REQUIRED ACTION — Down to the last line, copy the records below without any change.

Collected data entries:
==========

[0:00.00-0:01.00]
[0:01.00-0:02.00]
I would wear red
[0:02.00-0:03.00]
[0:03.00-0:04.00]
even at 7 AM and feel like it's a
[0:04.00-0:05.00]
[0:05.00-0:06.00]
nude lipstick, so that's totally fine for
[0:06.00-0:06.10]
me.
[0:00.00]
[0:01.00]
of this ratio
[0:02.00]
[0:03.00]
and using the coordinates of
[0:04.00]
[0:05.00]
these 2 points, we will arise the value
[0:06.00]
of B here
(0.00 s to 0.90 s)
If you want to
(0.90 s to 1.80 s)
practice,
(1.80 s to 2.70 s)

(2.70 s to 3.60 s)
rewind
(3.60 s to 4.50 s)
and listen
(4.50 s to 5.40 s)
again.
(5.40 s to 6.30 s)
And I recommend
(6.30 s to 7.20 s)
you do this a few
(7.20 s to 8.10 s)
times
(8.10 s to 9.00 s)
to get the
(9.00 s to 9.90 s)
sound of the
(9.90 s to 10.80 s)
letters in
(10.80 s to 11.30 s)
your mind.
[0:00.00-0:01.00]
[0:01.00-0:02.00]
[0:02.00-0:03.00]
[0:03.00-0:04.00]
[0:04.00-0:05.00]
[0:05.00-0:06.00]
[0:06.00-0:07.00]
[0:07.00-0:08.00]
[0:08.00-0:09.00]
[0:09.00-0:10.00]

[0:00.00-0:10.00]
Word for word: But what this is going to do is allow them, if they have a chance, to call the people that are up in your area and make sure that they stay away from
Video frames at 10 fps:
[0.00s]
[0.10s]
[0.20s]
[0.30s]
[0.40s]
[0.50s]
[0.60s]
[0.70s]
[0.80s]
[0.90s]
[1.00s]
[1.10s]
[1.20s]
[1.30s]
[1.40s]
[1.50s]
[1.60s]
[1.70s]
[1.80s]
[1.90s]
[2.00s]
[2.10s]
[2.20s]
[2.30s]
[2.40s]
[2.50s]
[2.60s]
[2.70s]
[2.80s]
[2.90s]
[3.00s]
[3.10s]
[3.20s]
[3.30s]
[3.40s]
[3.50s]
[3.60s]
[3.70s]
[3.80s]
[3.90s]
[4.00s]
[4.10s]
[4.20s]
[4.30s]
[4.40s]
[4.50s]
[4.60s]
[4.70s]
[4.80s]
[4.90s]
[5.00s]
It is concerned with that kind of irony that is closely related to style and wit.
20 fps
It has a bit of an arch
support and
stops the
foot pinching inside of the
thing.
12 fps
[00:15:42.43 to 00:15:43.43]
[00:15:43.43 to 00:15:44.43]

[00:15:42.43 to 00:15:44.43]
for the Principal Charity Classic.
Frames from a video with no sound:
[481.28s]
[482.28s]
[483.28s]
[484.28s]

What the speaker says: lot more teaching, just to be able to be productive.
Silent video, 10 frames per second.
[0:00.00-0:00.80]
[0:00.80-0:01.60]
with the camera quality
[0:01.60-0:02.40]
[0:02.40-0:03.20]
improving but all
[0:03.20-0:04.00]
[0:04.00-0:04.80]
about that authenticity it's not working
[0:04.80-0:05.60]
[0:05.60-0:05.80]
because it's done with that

==========

RESULT BELOW —
[0:00.00-0:01.00]
[0:01.00-0:02.00]
I would wear red
[0:02.00-0:03.00]
[0:03.00-0:04.00]
even at 7 AM and feel like it's a
[0:04.00-0:05.00]
[0:05.00-0:06.00]
nude lipstick, so that's totally fine for
[0:06.00-0:06.10]
me.
[0:00.00]
[0:01.00]
of this ratio
[0:02.00]
[0:03.00]
and using the coordinates of
[0:04.00]
[0:05.00]
these 2 points, we will arise the value
[0:06.00]
of B here
(0.00 s to 0.90 s)
If you want to
(0.90 s to 1.80 s)
practice,
(1.80 s to 2.70 s)

(2.70 s to 3.60 s)
rewind
(3.60 s to 4.50 s)
and listen
(4.50 s to 5.40 s)
again.
(5.40 s to 6.30 s)
And I recommend
(6.30 s to 7.20 s)
you do this a few
(7.20 s to 8.10 s)
times
(8.10 s to 9.00 s)
to get the
(9.00 s to 9.90 s)
sound of the
(9.90 s to 10.80 s)
letters in
(10.80 s to 11.30 s)
your mind.
[0:00.00-0:01.00]
[0:01.00-0:02.00]
[0:02.00-0:03.00]
[0:03.00-0:04.00]
[0:04.00-0:05.00]
[0:05.00-0:06.00]
[0:06.00-0:07.00]
[0:07.00-0:08.00]
[0:08.00-0:09.00]
[0:09.00-0:10.00]

[0:00.00-0:10.00]
Word for word: But what this is going to do is allow them, if they have a chance, to call the people that are up in your area and make sure that they stay away from
Video frames at 10 fps:
[0.00s]
[0.10s]
[0.20s]
[0.30s]
[0.40s]
[0.50s]
[0.60s]
[0.70s]
[0.80s]
[0.90s]
[1.00s]
[1.10s]
[1.20s]
[1.30s]
[1.40s]
[1.50s]
[1.60s]
[1.70s]
[1.80s]
[1.90s]
[2.00s]
[2.10s]
[2.20s]
[2.30s]
[2.40s]
[2.50s]
[2.60s]
[2.70s]
[2.80s]
[2.90s]
[3.00s]
[3.10s]
[3.20s]
[3.30s]
[3.40s]
[3.50s]
[3.60s]
[3.70s]
[3.80s]
[3.90s]
[4.00s]
[4.10s]
[4.20s]
[4.30s]
[4.40s]
[4.50s]
[4.60s]
[4.70s]
[4.80s]
[4.90s]
[5.00s]
It is concerned with that kind of irony that is closely related to style and wit.
20 fps
It has a bit of an arch
support and
stops the
foot pinching inside of the
thing.
12 fps
[00:15:42.43 to 00:15:43.43]
[00:15:43.43 to 00:15:44.43]

[00:15:42.43 to 00:15:44.43]
for the Principal Charity Classic.
Frames from a video with no sound:
[481.28s]
[482.28s]
[483.28s]
[484.28s]

What the speaker says: lot more teaching, just to be able to be productive.
Silent video, 10 frames per second.
[0:00.00-0:00.80]
[0:00.80-0:01.60]
with the camera quality
[0:01.60-0:02.40]
[0:02.40-0:03.20]
improving but all
[0:03.20-0:04.00]
[0:04.00-0:04.80]
about that authenticity it's not working
[0:04.80-0:05.60]
[0:05.60-0:05.80]
because it's done with that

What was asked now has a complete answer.